Themes • APPEARANCE VS. REALITY II, ii, 610 - 615 “The spirit that I have seen may be a devil, and the devil hath power t’assume a pleasing shape, yea, and perhaps out of my weakness and my melancholy, as he is very potent with such spirits, abuses me to damn me.” Hamlet is worried that the ghost is the devil trying to trick him. • Hamlet’s friend appear to be helping him but are actually deceiving him to aid the King and Queen.
Figurative language - Puns • II, ii, 185 - 187 “Conception is a blessing, but as your daughter may conceive, friend, look to’t.” Hamlet says that Ophelia can understand and she can give birth. • II, ii, 237 “Faith, her privates we.” He means ordinary as well as private parts. • II, ii, 436 – 438 “Pray God your voice, like a piece of uncurrent gold, be not cracked within the ring.” A broken and useless coin or the cracking voice of a young male actor playing the part of a female.

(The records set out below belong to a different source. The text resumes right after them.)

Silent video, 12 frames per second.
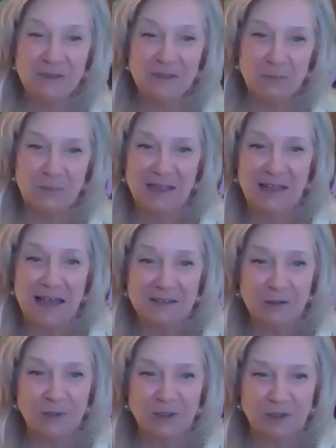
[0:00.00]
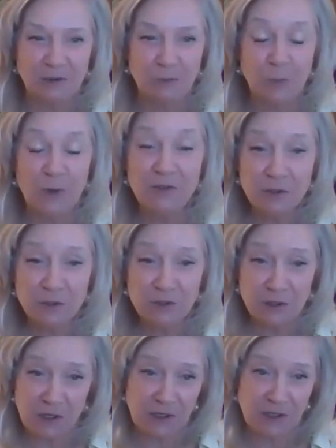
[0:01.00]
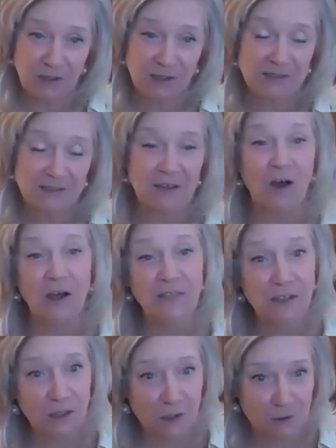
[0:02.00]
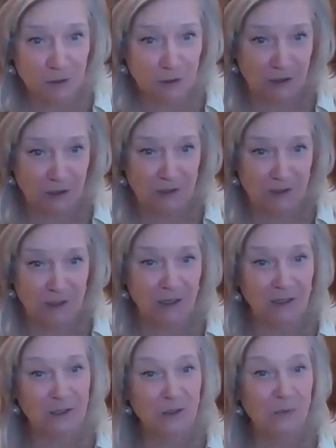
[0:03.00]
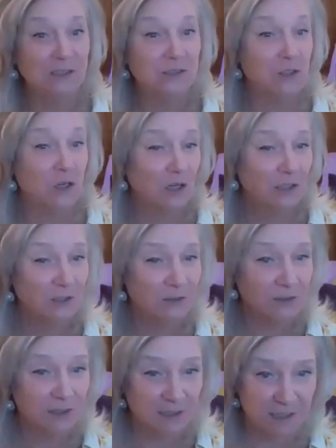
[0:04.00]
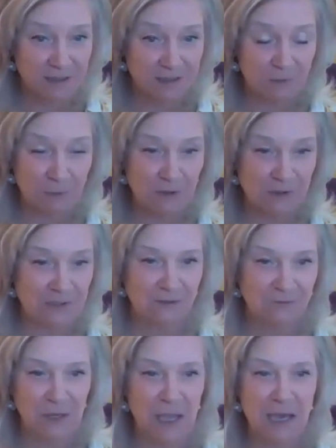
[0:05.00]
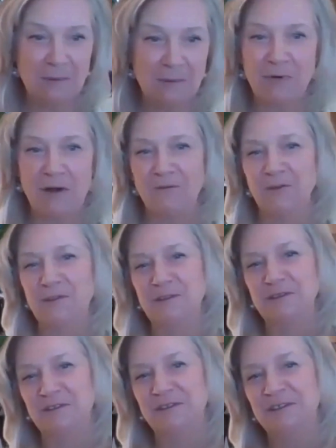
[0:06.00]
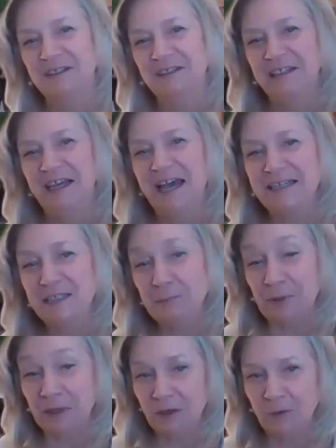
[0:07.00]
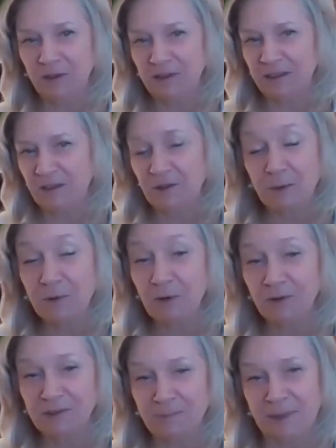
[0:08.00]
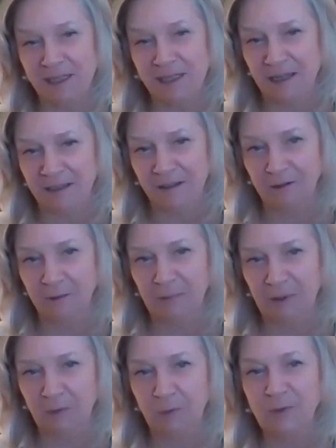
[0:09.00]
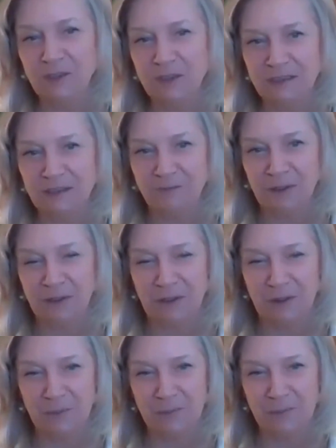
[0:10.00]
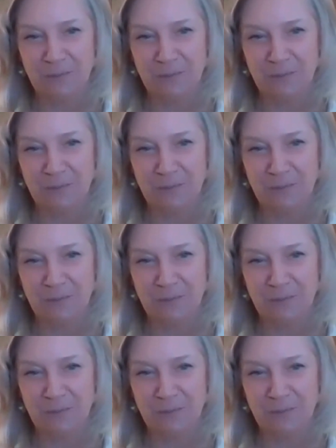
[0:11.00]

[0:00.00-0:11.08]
me to my last question. With your dogs on the ocean, are you a dawn or a dusk person? If you had a preference, had to pick one, I know they're both spectacular, but which is it for you?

Figurative language - Metaphors • Act II, ii, 247 “Denmark’s a prison.” Hamlet feels trapped.
Figurative Language - Personification • II, ii, 605 – 606 “For murder, though it have no tongue, will speak with most miraculous organ.” Hamlet wants the murderer to give himself away accidentally.
Characterization – Polonius is a goof • II, ii, 96 – 99 “Madam, I swear, I use no art at all. That he’s mad, ‘tis true: ‘tis true ‘tis pity, and pity ‘tis ‘tis true-a foolish figure.” Polonius rambles on and it takes him a long time to get to him point. • II, ii, 405 – 403 “The best actors in the world, either for tragedy, comedy, history, pastoral, pastoral-comical, historical-pastoral, tragical-historical, tragical-comical-historical-pastoral.” Again Polonius takes forever to reach his point and for whatever reason he names all the common stage dramas at the time.